These are the key concepts you need to understand to accurately answer the question.

Partial Fractions
Partial fraction decomposition is a technique used to break down complex rational expressions into simpler ones. This is especially useful when dealing with integrals or series, as it simplifies the process of finding sums or integrals by making the expression more manageable.
For instance, consider a fraction \( \frac{1}{(k+p)(k+p+1)} \). We can decompose it into simpler fractions:
  • Find constants \(A\) and \(B\) such that: \( \frac{1}{(k+p)(k+p+1)} = \frac{A}{k+p} + \frac{B}{k+p+1} \).
  • This involves setting up the equation: \( 1 = A(k+p+1) + B(k+p) \), and solving for \(A\) and \(B\) by substituting suitable values for \(k\).

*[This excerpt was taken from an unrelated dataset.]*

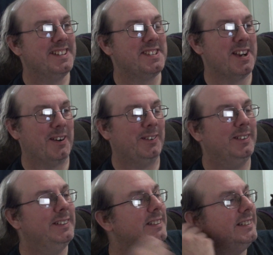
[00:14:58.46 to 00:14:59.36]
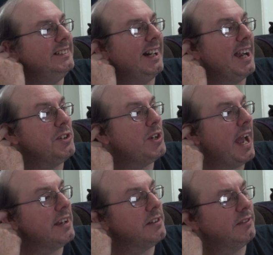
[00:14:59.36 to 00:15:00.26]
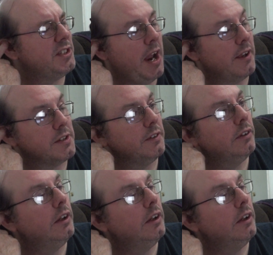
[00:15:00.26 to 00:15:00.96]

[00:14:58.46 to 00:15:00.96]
so I shat, shan't,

  • In our example, these are determined as \(A = 1\) and \(B = -1\).
Once you have these constants, the original expression is represented as a difference: \( \frac{1}{k+p} - \frac{1}{k+p+1} \). This transformation is the essence of the telescoping series.
Partial Sums
The concept of partial sums is central to understanding infinite series. A partial sum, denoted as \(S_n\), is the sum of the first \(n\) terms of a series.
  • For telescoping series, this involves a sequence where most terms cancel each other, simplifying the expression to a few surviving terms.
  • Take the series \( S_n = \sum_{k=1}^{n} \left(\frac{1}{k+p} - \frac{1}{k+p+1}\right). \)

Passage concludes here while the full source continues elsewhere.